[[ Supplied material, beginning ]]
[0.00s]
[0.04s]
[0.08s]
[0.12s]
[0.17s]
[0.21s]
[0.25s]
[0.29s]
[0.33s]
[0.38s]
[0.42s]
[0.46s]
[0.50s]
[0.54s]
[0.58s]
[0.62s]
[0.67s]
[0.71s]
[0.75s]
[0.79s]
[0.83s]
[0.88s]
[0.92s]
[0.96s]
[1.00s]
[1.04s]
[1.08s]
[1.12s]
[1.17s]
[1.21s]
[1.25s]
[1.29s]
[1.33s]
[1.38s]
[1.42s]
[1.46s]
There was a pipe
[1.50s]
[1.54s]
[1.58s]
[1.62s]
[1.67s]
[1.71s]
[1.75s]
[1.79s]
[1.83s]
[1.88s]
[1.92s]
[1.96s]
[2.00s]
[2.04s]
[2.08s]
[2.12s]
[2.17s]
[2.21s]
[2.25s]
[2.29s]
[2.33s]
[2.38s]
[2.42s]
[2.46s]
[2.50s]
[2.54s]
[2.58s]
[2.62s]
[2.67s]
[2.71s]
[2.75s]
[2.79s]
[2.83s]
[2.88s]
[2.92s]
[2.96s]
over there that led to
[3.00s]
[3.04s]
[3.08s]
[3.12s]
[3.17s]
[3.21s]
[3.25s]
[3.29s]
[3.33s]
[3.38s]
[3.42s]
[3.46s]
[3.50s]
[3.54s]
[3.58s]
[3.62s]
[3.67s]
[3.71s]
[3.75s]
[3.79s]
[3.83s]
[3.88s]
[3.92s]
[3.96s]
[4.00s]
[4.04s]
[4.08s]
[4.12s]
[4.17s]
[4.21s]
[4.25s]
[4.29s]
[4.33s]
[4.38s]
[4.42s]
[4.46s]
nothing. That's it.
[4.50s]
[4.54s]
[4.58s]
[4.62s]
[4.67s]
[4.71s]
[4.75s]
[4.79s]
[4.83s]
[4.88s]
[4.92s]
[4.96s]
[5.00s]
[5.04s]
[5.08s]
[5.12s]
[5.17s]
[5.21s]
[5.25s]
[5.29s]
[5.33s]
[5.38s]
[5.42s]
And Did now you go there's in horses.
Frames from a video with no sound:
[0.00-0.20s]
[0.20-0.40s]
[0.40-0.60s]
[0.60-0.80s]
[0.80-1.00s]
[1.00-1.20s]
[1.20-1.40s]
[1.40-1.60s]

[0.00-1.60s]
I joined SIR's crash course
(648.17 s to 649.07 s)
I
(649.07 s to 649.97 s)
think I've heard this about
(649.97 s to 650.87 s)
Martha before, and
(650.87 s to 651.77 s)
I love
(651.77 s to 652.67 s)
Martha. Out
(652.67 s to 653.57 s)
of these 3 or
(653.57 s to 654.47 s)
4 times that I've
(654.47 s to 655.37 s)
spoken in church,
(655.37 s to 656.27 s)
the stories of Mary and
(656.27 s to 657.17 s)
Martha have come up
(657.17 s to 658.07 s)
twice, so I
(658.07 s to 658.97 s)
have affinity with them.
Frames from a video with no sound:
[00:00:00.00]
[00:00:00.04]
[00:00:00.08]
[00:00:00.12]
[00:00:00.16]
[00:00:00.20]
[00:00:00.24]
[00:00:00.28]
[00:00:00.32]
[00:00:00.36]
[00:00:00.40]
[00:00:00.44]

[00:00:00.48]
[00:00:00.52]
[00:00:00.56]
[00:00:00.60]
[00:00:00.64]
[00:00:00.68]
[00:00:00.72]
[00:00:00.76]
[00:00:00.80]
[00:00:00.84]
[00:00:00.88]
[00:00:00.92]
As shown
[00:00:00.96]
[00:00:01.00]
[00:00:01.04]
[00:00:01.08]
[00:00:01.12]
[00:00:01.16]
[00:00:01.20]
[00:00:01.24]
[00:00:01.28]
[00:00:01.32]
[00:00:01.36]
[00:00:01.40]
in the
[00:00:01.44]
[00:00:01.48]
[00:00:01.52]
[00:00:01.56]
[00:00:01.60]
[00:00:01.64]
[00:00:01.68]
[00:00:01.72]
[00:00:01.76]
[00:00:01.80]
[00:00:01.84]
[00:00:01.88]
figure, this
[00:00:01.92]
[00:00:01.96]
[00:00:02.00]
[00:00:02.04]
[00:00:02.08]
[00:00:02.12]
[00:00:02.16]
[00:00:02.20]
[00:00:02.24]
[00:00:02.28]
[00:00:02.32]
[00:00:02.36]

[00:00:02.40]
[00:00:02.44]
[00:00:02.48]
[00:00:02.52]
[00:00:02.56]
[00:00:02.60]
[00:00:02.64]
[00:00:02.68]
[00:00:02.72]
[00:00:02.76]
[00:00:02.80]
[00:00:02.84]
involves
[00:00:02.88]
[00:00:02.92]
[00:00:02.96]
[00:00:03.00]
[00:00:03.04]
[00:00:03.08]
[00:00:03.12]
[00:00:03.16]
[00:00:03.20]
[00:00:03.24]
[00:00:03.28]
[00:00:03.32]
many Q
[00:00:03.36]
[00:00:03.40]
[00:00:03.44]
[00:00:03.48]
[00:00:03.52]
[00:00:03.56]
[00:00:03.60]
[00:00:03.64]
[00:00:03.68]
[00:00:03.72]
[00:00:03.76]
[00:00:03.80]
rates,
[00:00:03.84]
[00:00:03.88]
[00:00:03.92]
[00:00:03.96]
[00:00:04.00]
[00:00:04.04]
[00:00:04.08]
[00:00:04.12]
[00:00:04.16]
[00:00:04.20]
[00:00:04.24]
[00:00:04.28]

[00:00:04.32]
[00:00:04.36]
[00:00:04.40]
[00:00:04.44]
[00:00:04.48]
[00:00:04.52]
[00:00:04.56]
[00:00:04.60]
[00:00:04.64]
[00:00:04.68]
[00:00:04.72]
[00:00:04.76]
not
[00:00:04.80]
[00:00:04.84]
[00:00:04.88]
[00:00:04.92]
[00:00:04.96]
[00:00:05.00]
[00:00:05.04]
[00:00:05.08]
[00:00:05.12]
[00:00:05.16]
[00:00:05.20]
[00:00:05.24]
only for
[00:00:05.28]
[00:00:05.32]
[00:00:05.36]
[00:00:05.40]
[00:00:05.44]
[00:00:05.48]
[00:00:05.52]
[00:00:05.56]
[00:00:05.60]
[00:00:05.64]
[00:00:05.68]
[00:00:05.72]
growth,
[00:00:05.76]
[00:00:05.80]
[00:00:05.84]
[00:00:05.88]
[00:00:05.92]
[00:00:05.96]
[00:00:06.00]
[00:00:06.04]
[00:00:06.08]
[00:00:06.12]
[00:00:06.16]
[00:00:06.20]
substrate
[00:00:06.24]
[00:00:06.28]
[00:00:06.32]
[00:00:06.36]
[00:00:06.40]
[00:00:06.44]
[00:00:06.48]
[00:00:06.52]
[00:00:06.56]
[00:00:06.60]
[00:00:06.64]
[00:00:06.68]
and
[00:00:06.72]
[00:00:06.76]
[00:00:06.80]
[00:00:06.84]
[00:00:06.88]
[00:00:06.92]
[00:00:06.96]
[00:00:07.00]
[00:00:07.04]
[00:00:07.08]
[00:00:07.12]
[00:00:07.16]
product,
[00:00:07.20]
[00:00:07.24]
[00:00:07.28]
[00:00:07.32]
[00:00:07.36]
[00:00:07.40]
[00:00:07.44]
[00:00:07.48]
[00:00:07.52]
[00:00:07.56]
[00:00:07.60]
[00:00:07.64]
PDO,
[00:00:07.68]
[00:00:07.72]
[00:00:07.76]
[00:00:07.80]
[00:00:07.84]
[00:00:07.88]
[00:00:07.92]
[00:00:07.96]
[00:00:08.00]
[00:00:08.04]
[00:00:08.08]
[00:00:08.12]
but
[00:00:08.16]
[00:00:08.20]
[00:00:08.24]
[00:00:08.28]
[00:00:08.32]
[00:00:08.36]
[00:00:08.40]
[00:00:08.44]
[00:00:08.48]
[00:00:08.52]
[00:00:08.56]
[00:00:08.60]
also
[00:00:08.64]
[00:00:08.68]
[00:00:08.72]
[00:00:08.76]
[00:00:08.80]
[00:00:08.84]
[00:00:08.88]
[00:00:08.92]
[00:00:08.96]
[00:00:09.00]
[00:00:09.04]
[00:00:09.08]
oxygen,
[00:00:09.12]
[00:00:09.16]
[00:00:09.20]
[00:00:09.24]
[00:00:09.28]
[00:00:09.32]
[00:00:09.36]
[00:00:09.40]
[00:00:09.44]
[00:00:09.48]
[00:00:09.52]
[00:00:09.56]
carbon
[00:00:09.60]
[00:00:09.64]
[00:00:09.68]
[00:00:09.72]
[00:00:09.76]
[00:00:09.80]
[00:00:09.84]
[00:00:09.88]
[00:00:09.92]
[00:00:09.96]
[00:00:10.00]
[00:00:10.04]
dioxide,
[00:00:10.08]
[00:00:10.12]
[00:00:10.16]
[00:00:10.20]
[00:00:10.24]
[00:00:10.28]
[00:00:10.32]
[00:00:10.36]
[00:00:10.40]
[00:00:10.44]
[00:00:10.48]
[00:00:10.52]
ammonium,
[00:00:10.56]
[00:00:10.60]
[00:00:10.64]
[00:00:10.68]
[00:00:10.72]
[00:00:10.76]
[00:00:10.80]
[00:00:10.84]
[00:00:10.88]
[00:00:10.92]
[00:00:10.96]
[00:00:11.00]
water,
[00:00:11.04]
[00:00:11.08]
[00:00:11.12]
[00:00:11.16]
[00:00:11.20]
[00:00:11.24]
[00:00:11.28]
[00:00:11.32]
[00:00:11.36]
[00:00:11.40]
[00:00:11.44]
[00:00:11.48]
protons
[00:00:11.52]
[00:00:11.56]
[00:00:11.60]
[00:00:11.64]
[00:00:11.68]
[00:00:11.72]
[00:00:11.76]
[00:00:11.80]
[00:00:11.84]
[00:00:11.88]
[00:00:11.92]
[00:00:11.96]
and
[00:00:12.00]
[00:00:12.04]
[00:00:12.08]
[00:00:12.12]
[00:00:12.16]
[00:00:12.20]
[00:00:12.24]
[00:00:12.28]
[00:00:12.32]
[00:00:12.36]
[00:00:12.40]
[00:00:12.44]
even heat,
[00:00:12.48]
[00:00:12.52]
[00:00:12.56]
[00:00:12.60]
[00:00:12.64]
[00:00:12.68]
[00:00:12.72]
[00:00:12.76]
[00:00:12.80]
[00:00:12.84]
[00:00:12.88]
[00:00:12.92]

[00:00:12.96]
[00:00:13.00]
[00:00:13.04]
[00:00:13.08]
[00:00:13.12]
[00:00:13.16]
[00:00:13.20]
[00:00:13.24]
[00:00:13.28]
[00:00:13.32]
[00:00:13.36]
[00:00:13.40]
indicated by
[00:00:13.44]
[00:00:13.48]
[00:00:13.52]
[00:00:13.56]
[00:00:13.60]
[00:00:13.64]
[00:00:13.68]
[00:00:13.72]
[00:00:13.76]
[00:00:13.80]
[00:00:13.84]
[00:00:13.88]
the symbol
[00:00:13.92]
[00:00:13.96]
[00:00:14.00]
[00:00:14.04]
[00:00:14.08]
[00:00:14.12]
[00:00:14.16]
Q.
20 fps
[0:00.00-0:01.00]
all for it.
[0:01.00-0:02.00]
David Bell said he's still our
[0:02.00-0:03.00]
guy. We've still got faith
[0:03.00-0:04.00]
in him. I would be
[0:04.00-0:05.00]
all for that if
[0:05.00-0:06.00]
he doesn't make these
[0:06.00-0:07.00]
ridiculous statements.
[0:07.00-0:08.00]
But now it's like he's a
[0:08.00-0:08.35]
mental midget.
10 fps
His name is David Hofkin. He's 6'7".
[[ Supplied material, end ]]
→ **What is being asked**
The lines from the one containing "[00:00:13.72]" to the final line of the listing above must be set down exactly, both included.

→ **Written solution**
[00:00:13.72]
[00:00:13.76]
[00:00:13.80]
[00:00:13.84]
[00:00:13.88]
the symbol
[00:00:13.92]
[00:00:13.96]
[00:00:14.00]
[00:00:14.04]
[00:00:14.08]
[00:00:14.12]
[00:00:14.16]
Q.
20 fps
[0:00.00-0:01.00]
all for it.
[0:01.00-0:02.00]
David Bell said he's still our
[0:02.00-0:03.00]
guy. We've still got faith
[0:03.00-0:04.00]
in him. I would be
[0:04.00-0:05.00]
all for that if
[0:05.00-0:06.00]
he doesn't make these
[0:06.00-0:07.00]
ridiculous statements.
[0:07.00-0:08.00]
But now it's like he's a
[0:08.00-0:08.35]
mental midget.
10 fps
His name is David Hofkin. He's 6'7".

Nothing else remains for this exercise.